Stored items from a collection:
◆ ◆ ◆ ◆ ◆ ◆ ◆

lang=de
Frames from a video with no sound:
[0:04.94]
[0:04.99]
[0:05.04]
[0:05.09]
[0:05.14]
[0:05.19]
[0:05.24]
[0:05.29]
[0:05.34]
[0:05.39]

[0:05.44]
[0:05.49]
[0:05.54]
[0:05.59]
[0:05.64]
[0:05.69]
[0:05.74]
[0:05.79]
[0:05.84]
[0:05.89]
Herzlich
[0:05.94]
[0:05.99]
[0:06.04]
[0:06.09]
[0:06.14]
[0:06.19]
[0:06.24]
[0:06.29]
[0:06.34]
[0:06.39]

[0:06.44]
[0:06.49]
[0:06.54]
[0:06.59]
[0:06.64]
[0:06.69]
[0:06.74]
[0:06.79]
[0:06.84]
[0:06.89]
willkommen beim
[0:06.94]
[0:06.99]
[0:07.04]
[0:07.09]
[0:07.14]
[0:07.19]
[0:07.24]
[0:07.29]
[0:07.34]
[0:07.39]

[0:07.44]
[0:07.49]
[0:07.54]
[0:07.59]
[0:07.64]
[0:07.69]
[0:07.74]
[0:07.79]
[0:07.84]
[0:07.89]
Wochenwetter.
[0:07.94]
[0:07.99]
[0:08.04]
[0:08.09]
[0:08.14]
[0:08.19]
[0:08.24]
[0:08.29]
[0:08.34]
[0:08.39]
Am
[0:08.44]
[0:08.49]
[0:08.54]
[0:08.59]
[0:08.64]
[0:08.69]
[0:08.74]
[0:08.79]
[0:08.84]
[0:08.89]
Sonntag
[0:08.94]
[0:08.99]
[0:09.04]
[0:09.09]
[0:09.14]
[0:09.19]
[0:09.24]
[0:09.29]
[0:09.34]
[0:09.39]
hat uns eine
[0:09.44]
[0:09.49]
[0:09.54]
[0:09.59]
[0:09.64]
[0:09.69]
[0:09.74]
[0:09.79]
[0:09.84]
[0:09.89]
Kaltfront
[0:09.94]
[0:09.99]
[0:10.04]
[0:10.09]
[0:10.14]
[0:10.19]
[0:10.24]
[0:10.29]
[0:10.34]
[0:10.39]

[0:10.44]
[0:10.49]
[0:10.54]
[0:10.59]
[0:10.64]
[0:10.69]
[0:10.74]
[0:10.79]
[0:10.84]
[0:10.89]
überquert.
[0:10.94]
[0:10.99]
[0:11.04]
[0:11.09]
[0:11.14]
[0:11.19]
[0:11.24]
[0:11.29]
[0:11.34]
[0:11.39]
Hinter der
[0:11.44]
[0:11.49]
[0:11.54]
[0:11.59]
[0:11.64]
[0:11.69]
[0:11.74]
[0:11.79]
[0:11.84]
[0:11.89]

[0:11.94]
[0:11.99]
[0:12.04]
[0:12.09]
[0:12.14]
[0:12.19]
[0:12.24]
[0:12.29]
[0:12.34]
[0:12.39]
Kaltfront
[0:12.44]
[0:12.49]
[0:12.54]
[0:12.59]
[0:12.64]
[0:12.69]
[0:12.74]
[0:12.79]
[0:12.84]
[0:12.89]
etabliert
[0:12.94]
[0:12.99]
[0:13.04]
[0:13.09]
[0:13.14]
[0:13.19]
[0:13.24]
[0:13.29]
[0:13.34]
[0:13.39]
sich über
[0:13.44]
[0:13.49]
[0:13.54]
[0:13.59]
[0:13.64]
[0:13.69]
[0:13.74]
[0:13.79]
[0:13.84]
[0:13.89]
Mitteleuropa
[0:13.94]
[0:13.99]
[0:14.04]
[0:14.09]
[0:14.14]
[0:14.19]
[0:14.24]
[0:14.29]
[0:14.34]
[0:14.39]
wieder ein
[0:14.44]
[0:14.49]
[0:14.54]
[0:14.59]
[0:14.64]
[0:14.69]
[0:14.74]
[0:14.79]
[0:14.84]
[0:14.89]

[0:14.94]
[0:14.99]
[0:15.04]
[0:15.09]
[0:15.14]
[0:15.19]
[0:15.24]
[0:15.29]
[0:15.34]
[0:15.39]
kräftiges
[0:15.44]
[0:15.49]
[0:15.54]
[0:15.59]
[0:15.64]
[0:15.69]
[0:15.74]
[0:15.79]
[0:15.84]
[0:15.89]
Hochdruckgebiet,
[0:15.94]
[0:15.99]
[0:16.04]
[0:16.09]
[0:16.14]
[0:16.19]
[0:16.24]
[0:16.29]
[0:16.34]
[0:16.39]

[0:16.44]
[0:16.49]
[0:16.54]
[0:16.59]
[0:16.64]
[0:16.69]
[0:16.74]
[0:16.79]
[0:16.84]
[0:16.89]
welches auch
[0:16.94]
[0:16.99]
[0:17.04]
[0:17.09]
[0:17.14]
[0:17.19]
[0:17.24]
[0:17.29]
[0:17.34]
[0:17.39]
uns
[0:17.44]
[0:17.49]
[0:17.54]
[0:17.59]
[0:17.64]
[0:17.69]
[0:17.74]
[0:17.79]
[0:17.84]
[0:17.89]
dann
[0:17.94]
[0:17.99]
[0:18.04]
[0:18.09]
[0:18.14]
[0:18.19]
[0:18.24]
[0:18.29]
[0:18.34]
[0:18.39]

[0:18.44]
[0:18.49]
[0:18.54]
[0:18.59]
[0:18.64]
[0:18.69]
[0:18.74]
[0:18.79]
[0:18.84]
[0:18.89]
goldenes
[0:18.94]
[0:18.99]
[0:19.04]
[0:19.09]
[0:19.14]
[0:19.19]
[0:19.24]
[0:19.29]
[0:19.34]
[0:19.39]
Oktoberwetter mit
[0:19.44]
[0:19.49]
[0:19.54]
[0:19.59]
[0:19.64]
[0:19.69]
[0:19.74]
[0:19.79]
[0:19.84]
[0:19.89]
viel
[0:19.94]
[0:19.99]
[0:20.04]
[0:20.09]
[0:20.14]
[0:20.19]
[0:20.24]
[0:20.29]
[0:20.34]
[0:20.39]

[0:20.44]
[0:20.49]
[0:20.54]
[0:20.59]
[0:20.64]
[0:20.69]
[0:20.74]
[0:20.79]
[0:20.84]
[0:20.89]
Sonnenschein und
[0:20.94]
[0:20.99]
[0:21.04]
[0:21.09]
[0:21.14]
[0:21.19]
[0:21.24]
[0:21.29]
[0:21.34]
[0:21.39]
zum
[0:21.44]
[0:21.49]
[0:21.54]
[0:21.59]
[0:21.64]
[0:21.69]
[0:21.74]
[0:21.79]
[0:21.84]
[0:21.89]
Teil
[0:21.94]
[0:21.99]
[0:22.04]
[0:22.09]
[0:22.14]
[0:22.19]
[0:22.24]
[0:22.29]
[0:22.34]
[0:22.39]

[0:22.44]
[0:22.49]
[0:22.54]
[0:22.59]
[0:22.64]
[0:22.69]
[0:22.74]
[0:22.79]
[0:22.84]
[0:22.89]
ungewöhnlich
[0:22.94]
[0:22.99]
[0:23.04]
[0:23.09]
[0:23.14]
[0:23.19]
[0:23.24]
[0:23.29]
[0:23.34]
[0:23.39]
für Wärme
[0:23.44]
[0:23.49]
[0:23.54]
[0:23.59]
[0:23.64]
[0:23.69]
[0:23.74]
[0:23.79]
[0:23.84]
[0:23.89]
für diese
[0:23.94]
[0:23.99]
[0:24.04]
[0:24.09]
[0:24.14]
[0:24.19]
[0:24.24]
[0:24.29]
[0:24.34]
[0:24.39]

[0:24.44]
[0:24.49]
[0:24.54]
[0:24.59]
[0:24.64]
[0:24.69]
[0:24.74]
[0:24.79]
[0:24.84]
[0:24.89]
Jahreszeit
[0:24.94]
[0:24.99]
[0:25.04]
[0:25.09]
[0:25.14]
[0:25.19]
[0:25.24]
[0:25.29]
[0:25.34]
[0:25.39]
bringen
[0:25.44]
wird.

◆ ◆ ◆ ◆ ◆ ◆ ◆

WHAT THE TASK REQUIRES – Repeat the data exactly. Omit nothing.

EXERCISE OUTPUT –
lang=de
Frames from a video with no sound:
[0:04.94]
[0:04.99]
[0:05.04]
[0:05.09]
[0:05.14]
[0:05.19]
[0:05.24]
[0:05.29]
[0:05.34]
[0:05.39]

[0:05.44]
[0:05.49]
[0:05.54]
[0:05.59]
[0:05.64]
[0:05.69]
[0:05.74]
[0:05.79]
[0:05.84]
[0:05.89]
Herzlich
[0:05.94]
[0:05.99]
[0:06.04]
[0:06.09]
[0:06.14]
[0:06.19]
[0:06.24]
[0:06.29]
[0:06.34]
[0:06.39]

[0:06.44]
[0:06.49]
[0:06.54]
[0:06.59]
[0:06.64]
[0:06.69]
[0:06.74]
[0:06.79]
[0:06.84]
[0:06.89]
willkommen beim
[0:06.94]
[0:06.99]
[0:07.04]
[0:07.09]
[0:07.14]
[0:07.19]
[0:07.24]
[0:07.29]
[0:07.34]
[0:07.39]

[0:07.44]
[0:07.49]
[0:07.54]
[0:07.59]
[0:07.64]
[0:07.69]
[0:07.74]
[0:07.79]
[0:07.84]
[0:07.89]
Wochenwetter.
[0:07.94]
[0:07.99]
[0:08.04]
[0:08.09]
[0:08.14]
[0:08.19]
[0:08.24]
[0:08.29]
[0:08.34]
[0:08.39]
Am
[0:08.44]
[0:08.49]
[0:08.54]
[0:08.59]
[0:08.64]
[0:08.69]
[0:08.74]
[0:08.79]
[0:08.84]
[0:08.89]
Sonntag
[0:08.94]
[0:08.99]
[0:09.04]
[0:09.09]
[0:09.14]
[0:09.19]
[0:09.24]
[0:09.29]
[0:09.34]
[0:09.39]
hat uns eine
[0:09.44]
[0:09.49]
[0:09.54]
[0:09.59]
[0:09.64]
[0:09.69]
[0:09.74]
[0:09.79]
[0:09.84]
[0:09.89]
Kaltfront
[0:09.94]
[0:09.99]
[0:10.04]
[0:10.09]
[0:10.14]
[0:10.19]
[0:10.24]
[0:10.29]
[0:10.34]
[0:10.39]

[0:10.44]
[0:10.49]
[0:10.54]
[0:10.59]
[0:10.64]
[0:10.69]
[0:10.74]
[0:10.79]
[0:10.84]
[0:10.89]
überquert.
[0:10.94]
[0:10.99]
[0:11.04]
[0:11.09]
[0:11.14]
[0:11.19]
[0:11.24]
[0:11.29]
[0:11.34]
[0:11.39]
Hinter der
[0:11.44]
[0:11.49]
[0:11.54]
[0:11.59]
[0:11.64]
[0:11.69]
[0:11.74]
[0:11.79]
[0:11.84]
[0:11.89]

[0:11.94]
[0:11.99]
[0:12.04]
[0:12.09]
[0:12.14]
[0:12.19]
[0:12.24]
[0:12.29]
[0:12.34]
[0:12.39]
Kaltfront
[0:12.44]
[0:12.49]
[0:12.54]
[0:12.59]
[0:12.64]
[0:12.69]
[0:12.74]
[0:12.79]
[0:12.84]
[0:12.89]
etabliert
[0:12.94]
[0:12.99]
[0:13.04]
[0:13.09]
[0:13.14]
[0:13.19]
[0:13.24]
[0:13.29]
[0:13.34]
[0:13.39]
sich über
[0:13.44]
[0:13.49]
[0:13.54]
[0:13.59]
[0:13.64]
[0:13.69]
[0:13.74]
[0:13.79]
[0:13.84]
[0:13.89]
Mitteleuropa
[0:13.94]
[0:13.99]
[0:14.04]
[0:14.09]
[0:14.14]
[0:14.19]
[0:14.24]
[0:14.29]
[0:14.34]
[0:14.39]
wieder ein
[0:14.44]
[0:14.49]
[0:14.54]
[0:14.59]
[0:14.64]
[0:14.69]
[0:14.74]
[0:14.79]
[0:14.84]
[0:14.89]

[0:14.94]
[0:14.99]
[0:15.04]
[0:15.09]
[0:15.14]
[0:15.19]
[0:15.24]
[0:15.29]
[0:15.34]
[0:15.39]
kräftiges
[0:15.44]
[0:15.49]
[0:15.54]
[0:15.59]
[0:15.64]
[0:15.69]
[0:15.74]
[0:15.79]
[0:15.84]
[0:15.89]
Hochdruckgebiet,
[0:15.94]
[0:15.99]
[0:16.04]
[0:16.09]
[0:16.14]
[0:16.19]
[0:16.24]
[0:16.29]
[0:16.34]
[0:16.39]

[0:16.44]
[0:16.49]
[0:16.54]
[0:16.59]
[0:16.64]
[0:16.69]
[0:16.74]
[0:16.79]
[0:16.84]
[0:16.89]
welches auch
[0:16.94]
[0:16.99]
[0:17.04]
[0:17.09]
[0:17.14]
[0:17.19]
[0:17.24]
[0:17.29]
[0:17.34]
[0:17.39]
uns
[0:17.44]
[0:17.49]
[0:17.54]
[0:17.59]
[0:17.64]
[0:17.69]
[0:17.74]
[0:17.79]
[0:17.84]
[0:17.89]
dann
[0:17.94]
[0:17.99]
[0:18.04]
[0:18.09]
[0:18.14]
[0:18.19]
[0:18.24]
[0:18.29]
[0:18.34]
[0:18.39]

[0:18.44]
[0:18.49]
[0:18.54]
[0:18.59]
[0:18.64]
[0:18.69]
[0:18.74]
[0:18.79]
[0:18.84]
[0:18.89]
goldenes
[0:18.94]
[0:18.99]
[0:19.04]
[0:19.09]
[0:19.14]
[0:19.19]
[0:19.24]
[0:19.29]
[0:19.34]
[0:19.39]
Oktoberwetter mit
[0:19.44]
[0:19.49]
[0:19.54]
[0:19.59]
[0:19.64]
[0:19.69]
[0:19.74]
[0:19.79]
[0:19.84]
[0:19.89]
viel
[0:19.94]
[0:19.99]
[0:20.04]
[0:20.09]
[0:20.14]
[0:20.19]
[0:20.24]
[0:20.29]
[0:20.34]
[0:20.39]

[0:20.44]
[0:20.49]
[0:20.54]
[0:20.59]
[0:20.64]
[0:20.69]
[0:20.74]
[0:20.79]
[0:20.84]
[0:20.89]
Sonnenschein und
[0:20.94]
[0:20.99]
[0:21.04]
[0:21.09]
[0:21.14]
[0:21.19]
[0:21.24]
[0:21.29]
[0:21.34]
[0:21.39]
zum
[0:21.44]
[0:21.49]
[0:21.54]
[0:21.59]
[0:21.64]
[0:21.69]
[0:21.74]
[0:21.79]
[0:21.84]
[0:21.89]
Teil
[0:21.94]
[0:21.99]
[0:22.04]
[0:22.09]
[0:22.14]
[0:22.19]
[0:22.24]
[0:22.29]
[0:22.34]
[0:22.39]

[0:22.44]
[0:22.49]
[0:22.54]
[0:22.59]
[0:22.64]
[0:22.69]
[0:22.74]
[0:22.79]
[0:22.84]
[0:22.89]
ungewöhnlich
[0:22.94]
[0:22.99]
[0:23.04]
[0:23.09]
[0:23.14]
[0:23.19]
[0:23.24]
[0:23.29]
[0:23.34]
[0:23.39]
für Wärme
[0:23.44]
[0:23.49]
[0:23.54]
[0:23.59]
[0:23.64]
[0:23.69]
[0:23.74]
[0:23.79]
[0:23.84]
[0:23.89]
für diese
[0:23.94]
[0:23.99]
[0:24.04]
[0:24.09]
[0:24.14]
[0:24.19]
[0:24.24]
[0:24.29]
[0:24.34]
[0:24.39]

[0:24.44]
[0:24.49]
[0:24.54]
[0:24.59]
[0:24.64]
[0:24.69]
[0:24.74]
[0:24.79]
[0:24.84]
[0:24.89]
Jahreszeit
[0:24.94]
[0:24.99]
[0:25.04]
[0:25.09]
[0:25.14]
[0:25.19]
[0:25.24]
[0:25.29]
[0:25.34]
[0:25.39]
bringen
[0:25.44]
wird.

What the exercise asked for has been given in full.